I wrote about how the village somewhat failed with the Millennials but I’m willing to own up to things we didn’t do quite right.  Here’s another article I am constantly referring folks to, which says a lot about how the GenXers have raised the Millennials.  Someone else who writes for SMM mentioned that the Millennials didn’t ask to be the Trophy Generation and doesn’t that just say so much about the GenX parenting village?

So as I gnash and gnash and gnash about the GirlChild’s inability to adult well, it’s easy to write it off as “that generation.”

But.

I was reading another blogger this morning and she mentioned movie “Pump Up The Volume” with Christian Slater.  I remember how twisted and dark that movie was and of course, I adored it, because I was and still am a bit weird.  But the mention of that movie made me thing of other “coming into adulthood” type movies we GenXers grew up with.

  • The Breakfast Club
  • St. Elmo’s Fire
  • Heathers
  • Reality Bites
  • Fast Times at Ridgemont High
  • Ferris Bueller’s Day Off
  • Dead Poet’s Society

Any of those movies could have used the Twenty-One Pilot’s song somewhere and it wouldn’t have been completely out of place.

Which means the Millennials aren’t the anomalies in the quest to properly adult.  Seriously though, “Reality Bites” could be set in 2017 except that there will never be an equivalent to a 20-something Ethan Hawke.  My daughter could be the character Winona Ryder plays, especially when she’s lying on the couch moaning about how life sucks.

But.

I think that our adulting lessons were so subtle, so part of everyday life, that we just assumed that our Millennials were getting the same lessons and that we didn’t need to “teach” them these things.  And I don’t think we realized that the “village” we had during the 80s was a different type of village; we just assumed our Millennials were learning what they needed.

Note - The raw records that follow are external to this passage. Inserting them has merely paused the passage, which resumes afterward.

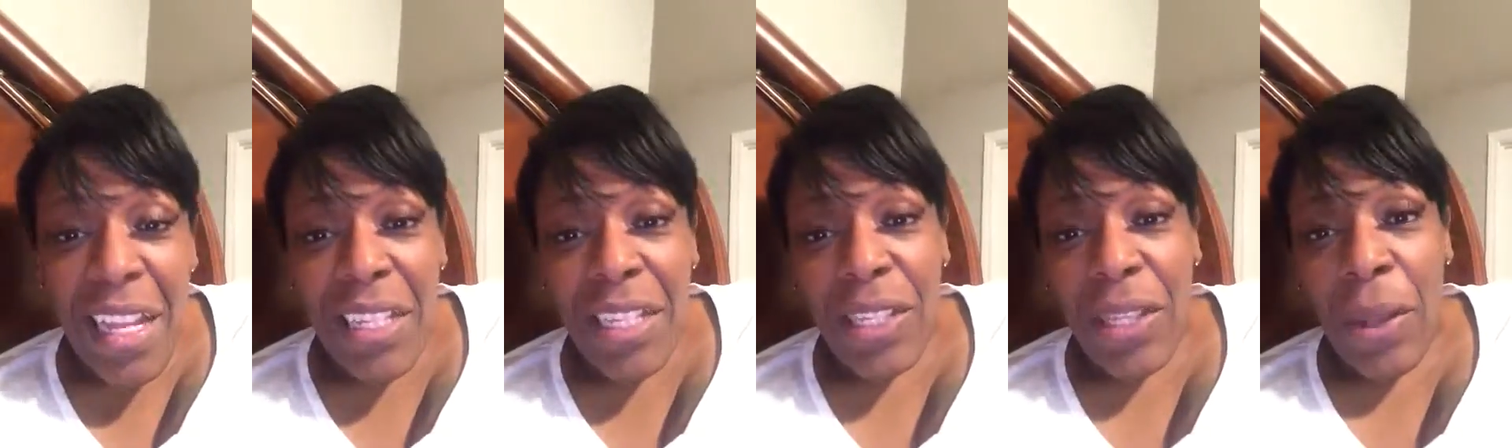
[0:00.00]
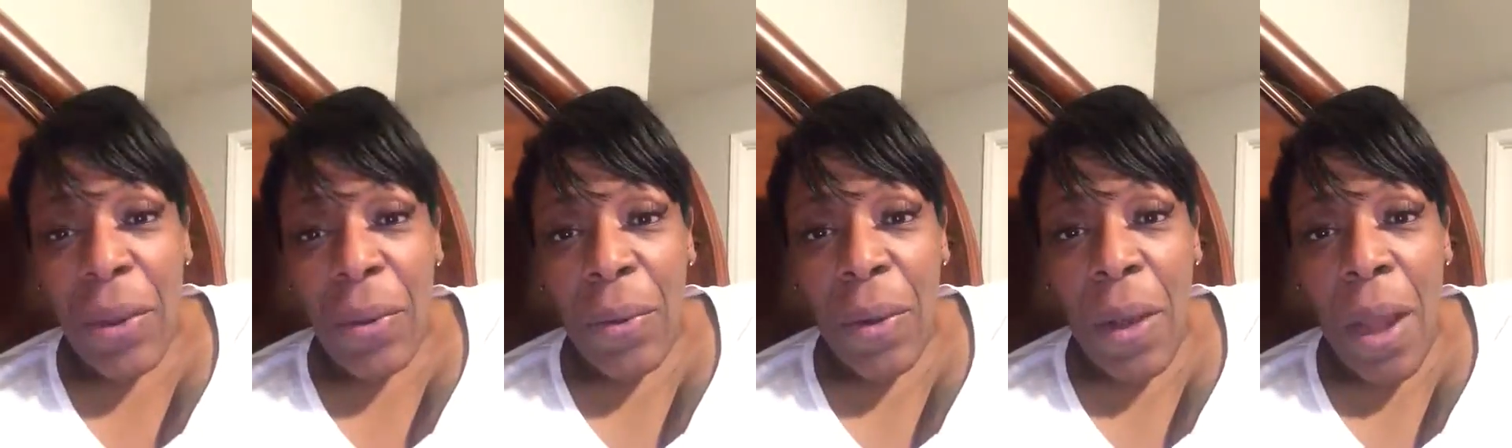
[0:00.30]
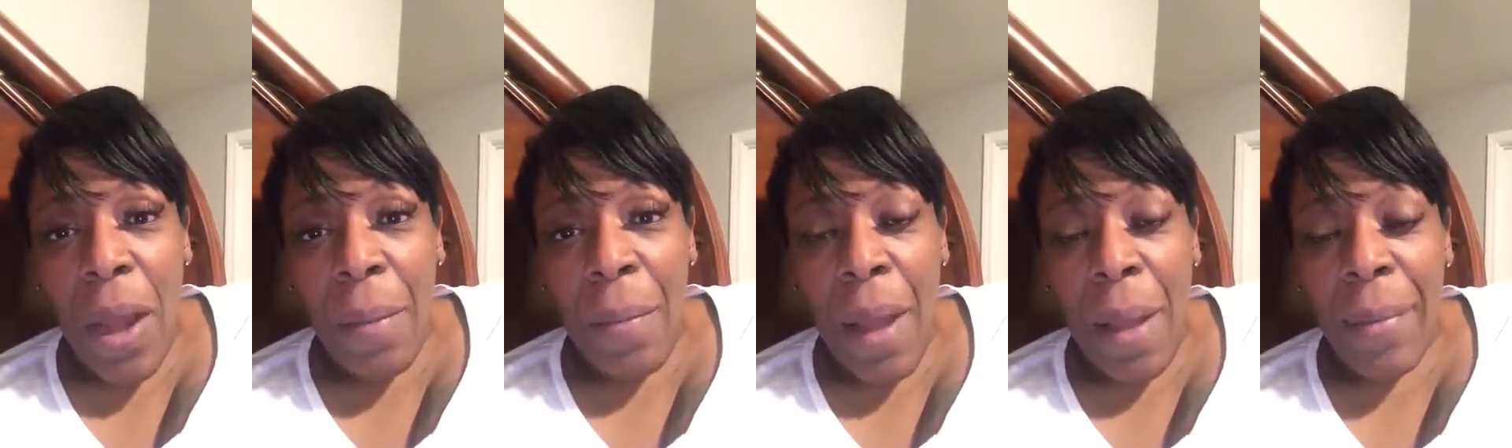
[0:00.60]
So
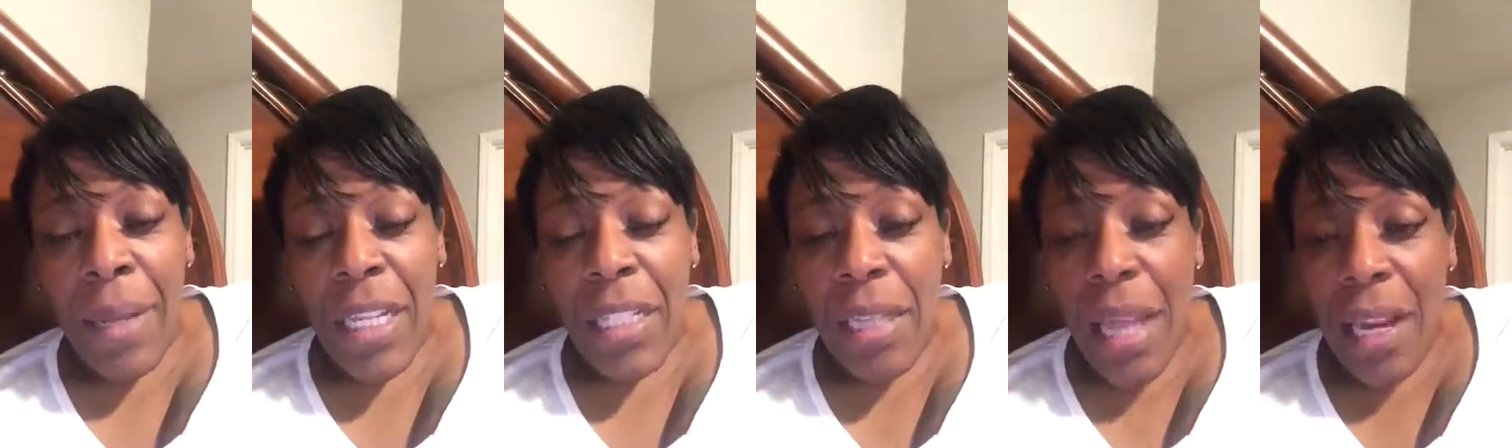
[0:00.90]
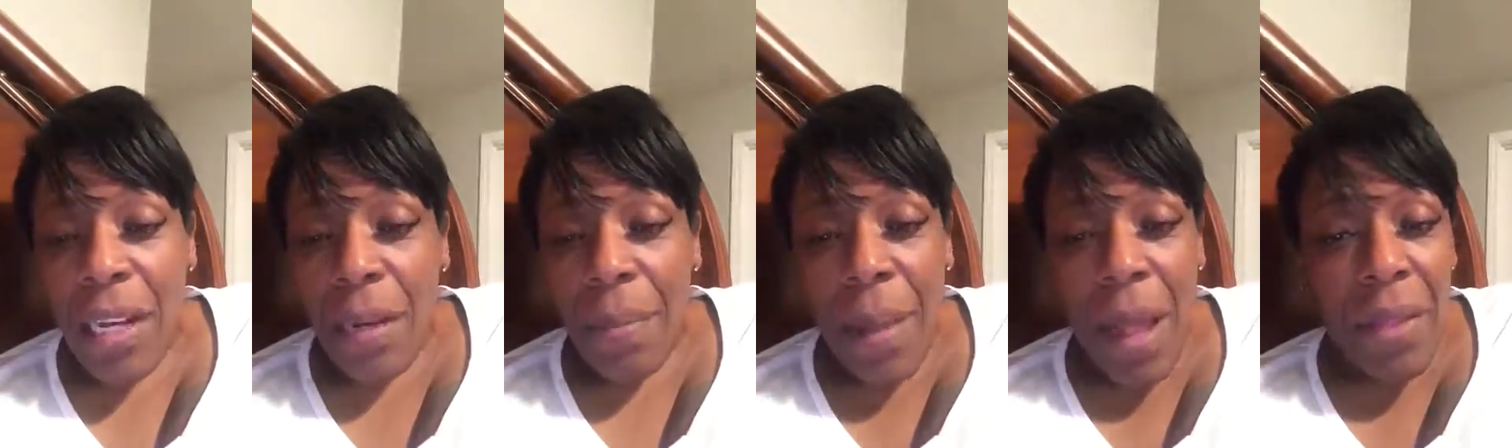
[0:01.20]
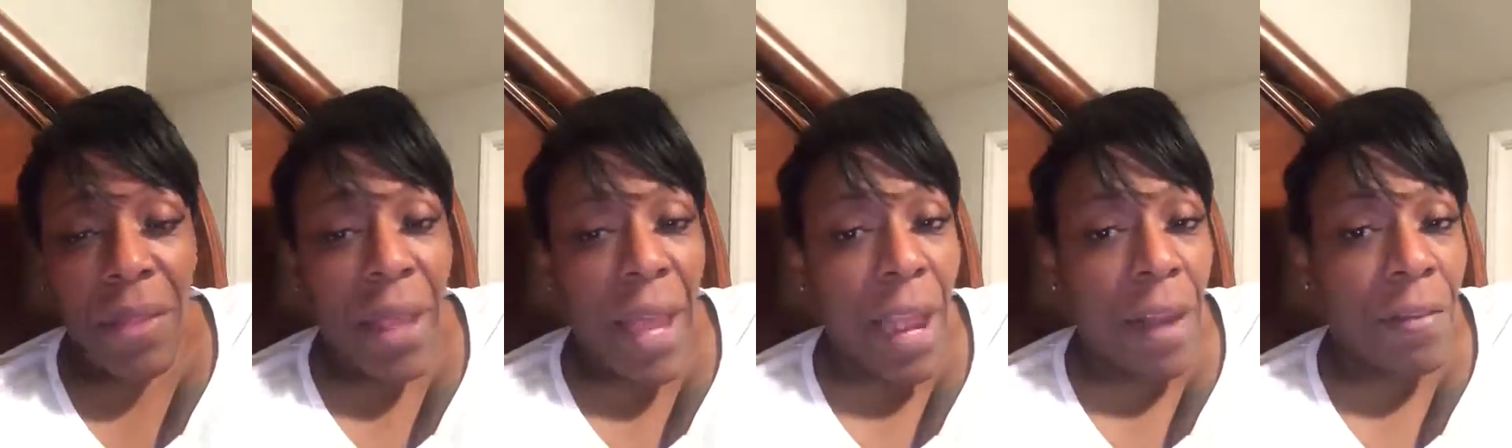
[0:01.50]
I'm excited
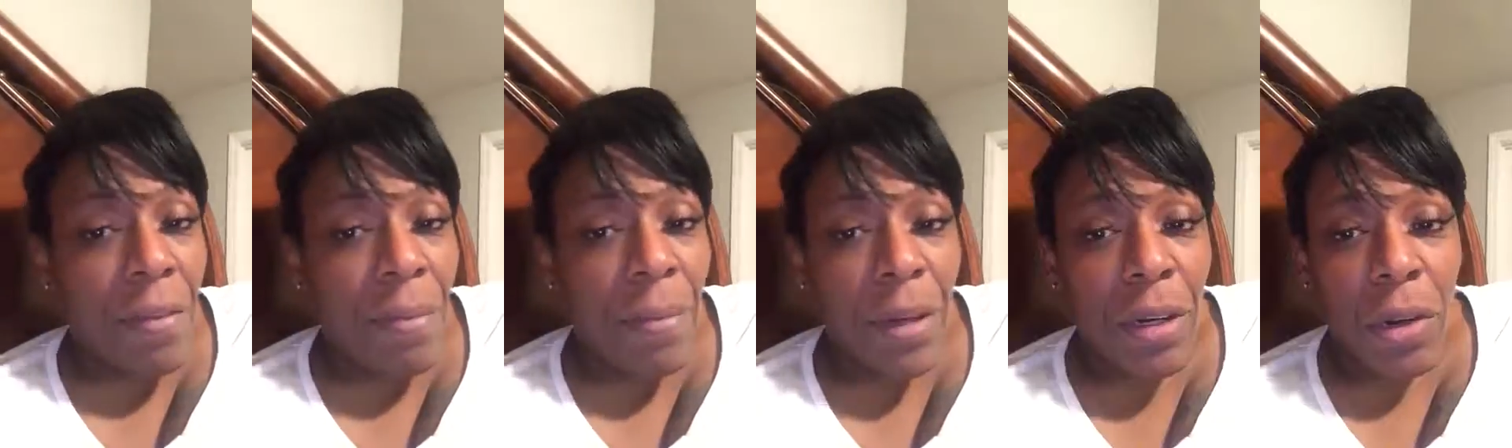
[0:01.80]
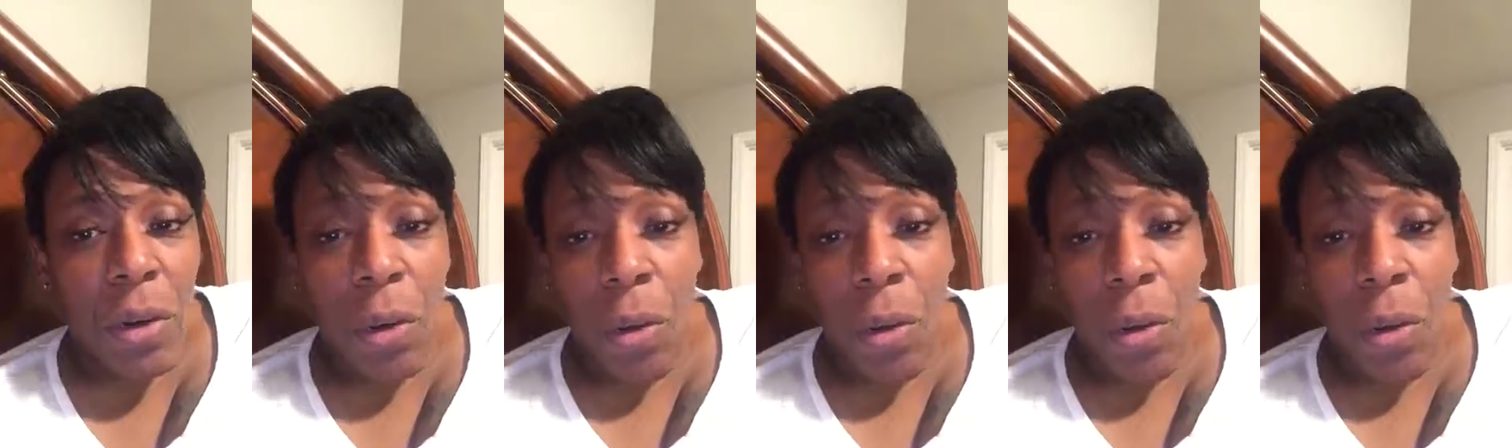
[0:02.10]
about that. Every bit of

Another example.  I remember working for good grades, taking the SAT and ACT and the prep courses and aiming for college because it was highly emphasized by everyone around me.  Granted, both my parents had attended college, but most GenXers were going to be first generation college students, and between their parents and their teachers, it was part of the culture of the village that raised us.  Plus, as a girl, it was doubly emphasized for me.

But I think it was assumed that our Millennials would go to college, so we backed off that emphasis in a lot of areas.  Think about how the tv shows from our youth made a big deal out of getting accepted to college.  The tv shows today may talk about college and grades, but it’s not the pervasive emphasis that we had.

And since we assumed they would be going to college, I think we also assumed they were prepared for it and life the way we had been.  There is a massive cultural difference in our GenX village and today’s village – from tv, movies, and social media to the materialism of cheaper products.  I whine about my Millennial not having any of the initiative I had at that age, but as I think about it, I’m realizing that my initiative was much more taught than instinctive.

I’m probably not making sense.  And that’s okay, because I’m still trying to digest that my grown-ass child is moving home.  And I’m struggling to understand all the factors that have led to this situation so I can work with it.